L’Egypte s’impose désormais comme le leader mondial des réformes en faveur de l’égalité des genres au travail, c’est ce qui ressort de la dernière édition du rapport « Les Femmes, l’Entreprise et le Droit » du Groupe de la Banque mondiale, qui mesure l’égalité des droits dans les législations en vigueur dans le monde et évalue leur degré d’application.

Grâce à une série de mesures législatives audacieuses, ce pays d’Afrique du Nord a vu son score d’égalité juridique bondir de 10 points, se classant ainsi au premier rang mondial des « réformateurs », d’après les précisions fournies par le communiqué de presse relatif à ce rapport.

La Banque mondiale salue les réformes récentes qui ont prolongé le congé parental rémunéré de 90 à 120 jours pour les mères, introduit un jour de congé payé pour les pères, imposé l’égalité salariale et autorisé les demandes relatives à des modalités de travail flexibles.

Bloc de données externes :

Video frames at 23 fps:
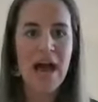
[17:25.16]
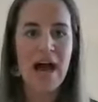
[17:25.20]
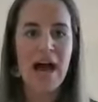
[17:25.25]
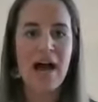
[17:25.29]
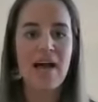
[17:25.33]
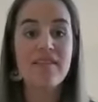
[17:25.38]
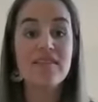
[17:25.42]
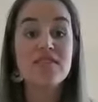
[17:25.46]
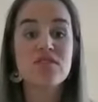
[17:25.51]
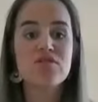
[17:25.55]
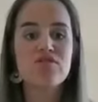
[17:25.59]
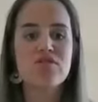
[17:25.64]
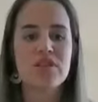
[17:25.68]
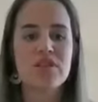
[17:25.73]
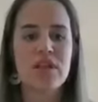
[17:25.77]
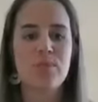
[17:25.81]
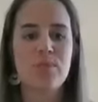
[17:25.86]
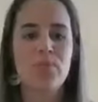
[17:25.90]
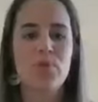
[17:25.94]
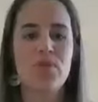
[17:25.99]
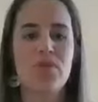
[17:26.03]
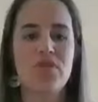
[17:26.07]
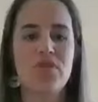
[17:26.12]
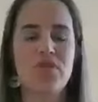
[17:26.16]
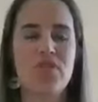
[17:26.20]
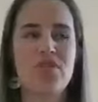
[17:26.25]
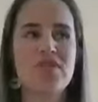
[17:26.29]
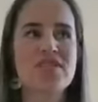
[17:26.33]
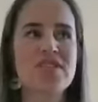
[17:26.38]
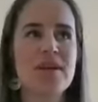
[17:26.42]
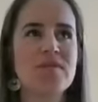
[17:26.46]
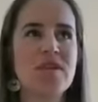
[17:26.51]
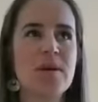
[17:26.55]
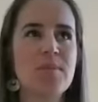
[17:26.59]
Uh, and this is really important
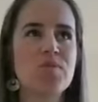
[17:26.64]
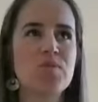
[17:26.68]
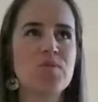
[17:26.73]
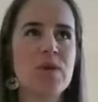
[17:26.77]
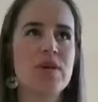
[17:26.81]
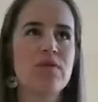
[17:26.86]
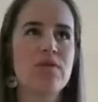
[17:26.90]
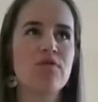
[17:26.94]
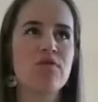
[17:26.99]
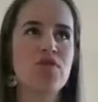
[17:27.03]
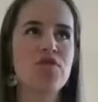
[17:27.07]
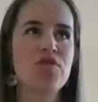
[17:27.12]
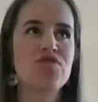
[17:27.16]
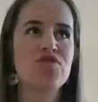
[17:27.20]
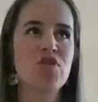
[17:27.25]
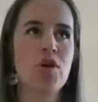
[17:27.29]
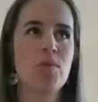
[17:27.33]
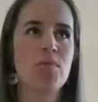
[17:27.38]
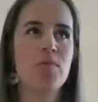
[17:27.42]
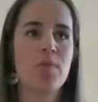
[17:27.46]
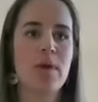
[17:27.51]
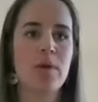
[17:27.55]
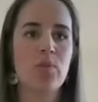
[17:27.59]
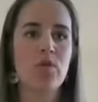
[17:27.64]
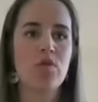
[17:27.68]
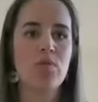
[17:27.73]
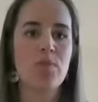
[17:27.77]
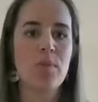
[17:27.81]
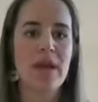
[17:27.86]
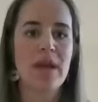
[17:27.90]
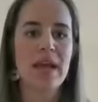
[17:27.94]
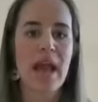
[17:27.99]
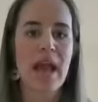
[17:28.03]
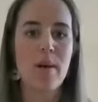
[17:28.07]
because sometimes we confuse dopamine with
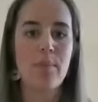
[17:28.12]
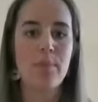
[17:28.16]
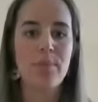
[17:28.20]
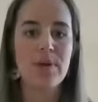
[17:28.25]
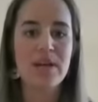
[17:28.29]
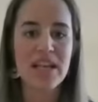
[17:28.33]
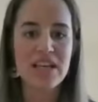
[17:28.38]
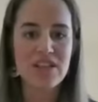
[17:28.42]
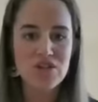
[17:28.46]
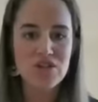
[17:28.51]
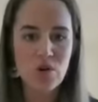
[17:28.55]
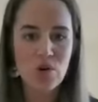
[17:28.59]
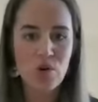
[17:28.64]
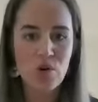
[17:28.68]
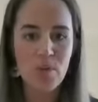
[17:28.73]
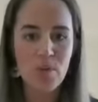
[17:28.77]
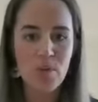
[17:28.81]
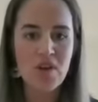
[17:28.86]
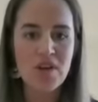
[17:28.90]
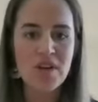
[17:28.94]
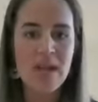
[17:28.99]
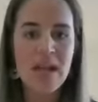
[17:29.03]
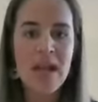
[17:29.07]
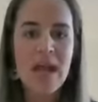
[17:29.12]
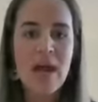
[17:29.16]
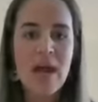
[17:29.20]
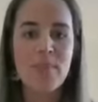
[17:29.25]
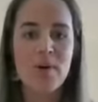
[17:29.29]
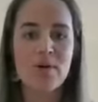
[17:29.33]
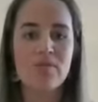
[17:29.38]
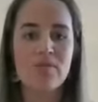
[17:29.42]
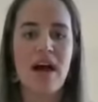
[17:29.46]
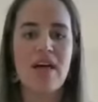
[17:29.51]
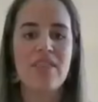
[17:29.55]
being our pleasure hormone,
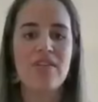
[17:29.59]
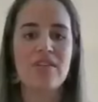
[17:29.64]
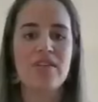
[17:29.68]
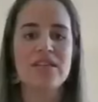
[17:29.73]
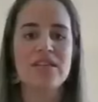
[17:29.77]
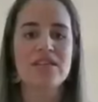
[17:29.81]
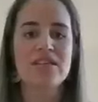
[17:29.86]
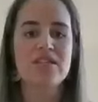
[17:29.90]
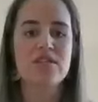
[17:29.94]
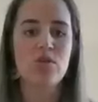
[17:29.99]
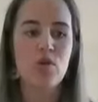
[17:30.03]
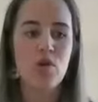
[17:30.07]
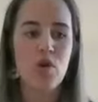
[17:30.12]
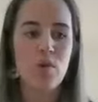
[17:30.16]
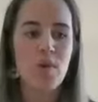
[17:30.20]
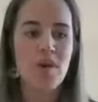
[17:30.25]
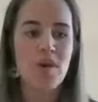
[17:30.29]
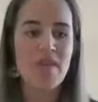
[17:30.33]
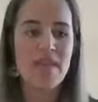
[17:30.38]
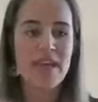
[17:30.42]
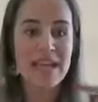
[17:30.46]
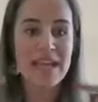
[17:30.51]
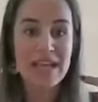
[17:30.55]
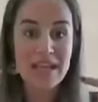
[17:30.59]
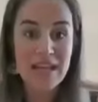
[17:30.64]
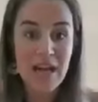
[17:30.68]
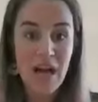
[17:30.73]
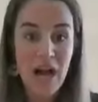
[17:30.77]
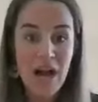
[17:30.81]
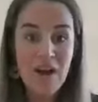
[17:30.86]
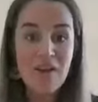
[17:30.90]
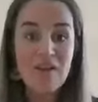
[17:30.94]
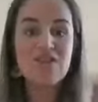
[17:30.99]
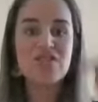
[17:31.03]
but rather it's the hormone that
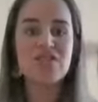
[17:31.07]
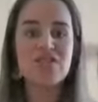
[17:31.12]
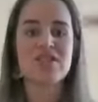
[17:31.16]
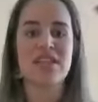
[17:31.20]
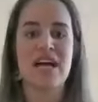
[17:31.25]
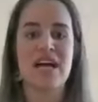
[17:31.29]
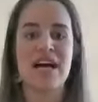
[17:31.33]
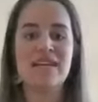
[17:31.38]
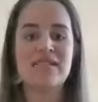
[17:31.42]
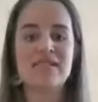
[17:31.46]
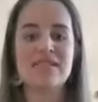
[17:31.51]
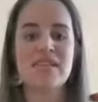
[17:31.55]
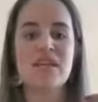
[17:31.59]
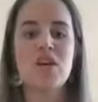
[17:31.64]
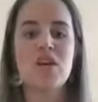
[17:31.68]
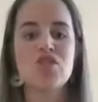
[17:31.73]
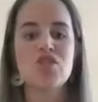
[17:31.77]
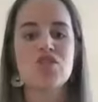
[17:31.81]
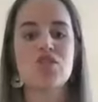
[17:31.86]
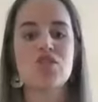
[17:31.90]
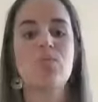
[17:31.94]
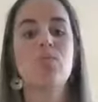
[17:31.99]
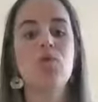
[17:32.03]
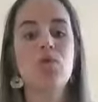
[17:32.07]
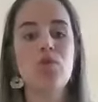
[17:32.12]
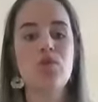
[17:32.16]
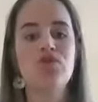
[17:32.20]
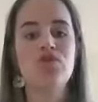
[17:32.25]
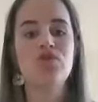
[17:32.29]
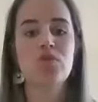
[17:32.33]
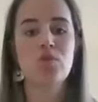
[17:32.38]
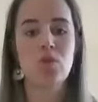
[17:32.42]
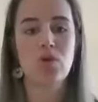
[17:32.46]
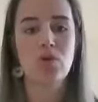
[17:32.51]
encourages us to
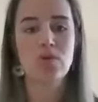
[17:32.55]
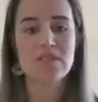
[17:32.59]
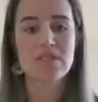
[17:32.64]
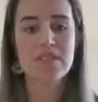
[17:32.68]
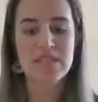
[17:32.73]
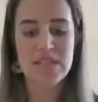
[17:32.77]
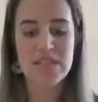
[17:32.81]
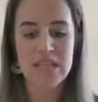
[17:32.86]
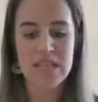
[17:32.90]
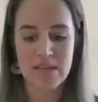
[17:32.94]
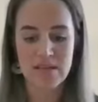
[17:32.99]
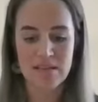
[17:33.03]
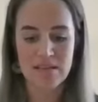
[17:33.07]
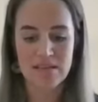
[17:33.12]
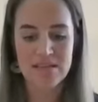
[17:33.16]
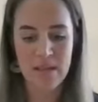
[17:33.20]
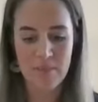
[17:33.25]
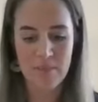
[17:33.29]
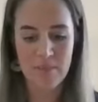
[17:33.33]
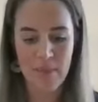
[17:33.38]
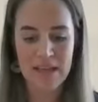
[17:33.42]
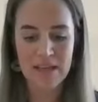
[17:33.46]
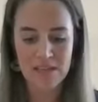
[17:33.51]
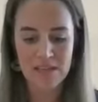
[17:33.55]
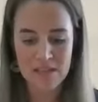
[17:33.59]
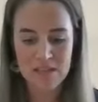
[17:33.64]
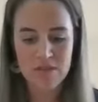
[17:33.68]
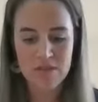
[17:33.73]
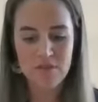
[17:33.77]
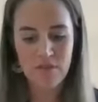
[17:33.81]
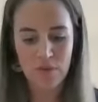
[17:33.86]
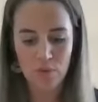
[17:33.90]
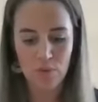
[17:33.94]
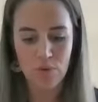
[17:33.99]
move towards things that make us
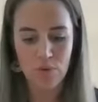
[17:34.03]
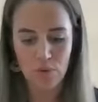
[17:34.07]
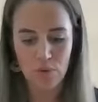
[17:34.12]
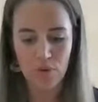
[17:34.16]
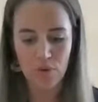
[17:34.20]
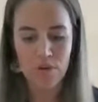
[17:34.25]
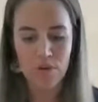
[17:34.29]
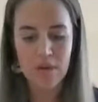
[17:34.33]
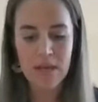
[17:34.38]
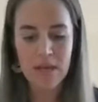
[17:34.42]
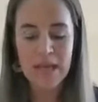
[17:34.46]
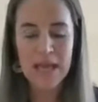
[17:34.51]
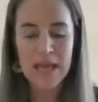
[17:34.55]
feel good.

A l’instar de l’Egypte, la Jordanie et Oman ont également réalisé des avancées significatives en matière d’égalité des genres.

D’après le nouveau rapport de la Banque mondiale, seulement 4 % des femmes dans le monde vivent dans des pays leur garantissant des droits économiques quasiment égaux à ceux des hommes.

« C’est le signe que les obstacles empêchant les femmes de contribuer pleinement à la croissance et à la prospérité sont bien plus importants qu’on ne l’estimait auparavant. Et même si ces législations étaient pleinement appliquées, les femmes disposeraient à peine des deux tiers des droits dont bénéficient les hommes », lit-on dans le communiqué.

Le rapport « Les Femmes, l’Entreprise et le Droit » dresse un état des lieux mondial de la participation des femmes à la vie économique dans dix principaux domaines, parmi lesquels, la sécurité contre les violences, l’accès à des services de garde des enfants, l’entrepreneuriat, les protections liées à l’emploi, la propriété et la sécurité à la retraite.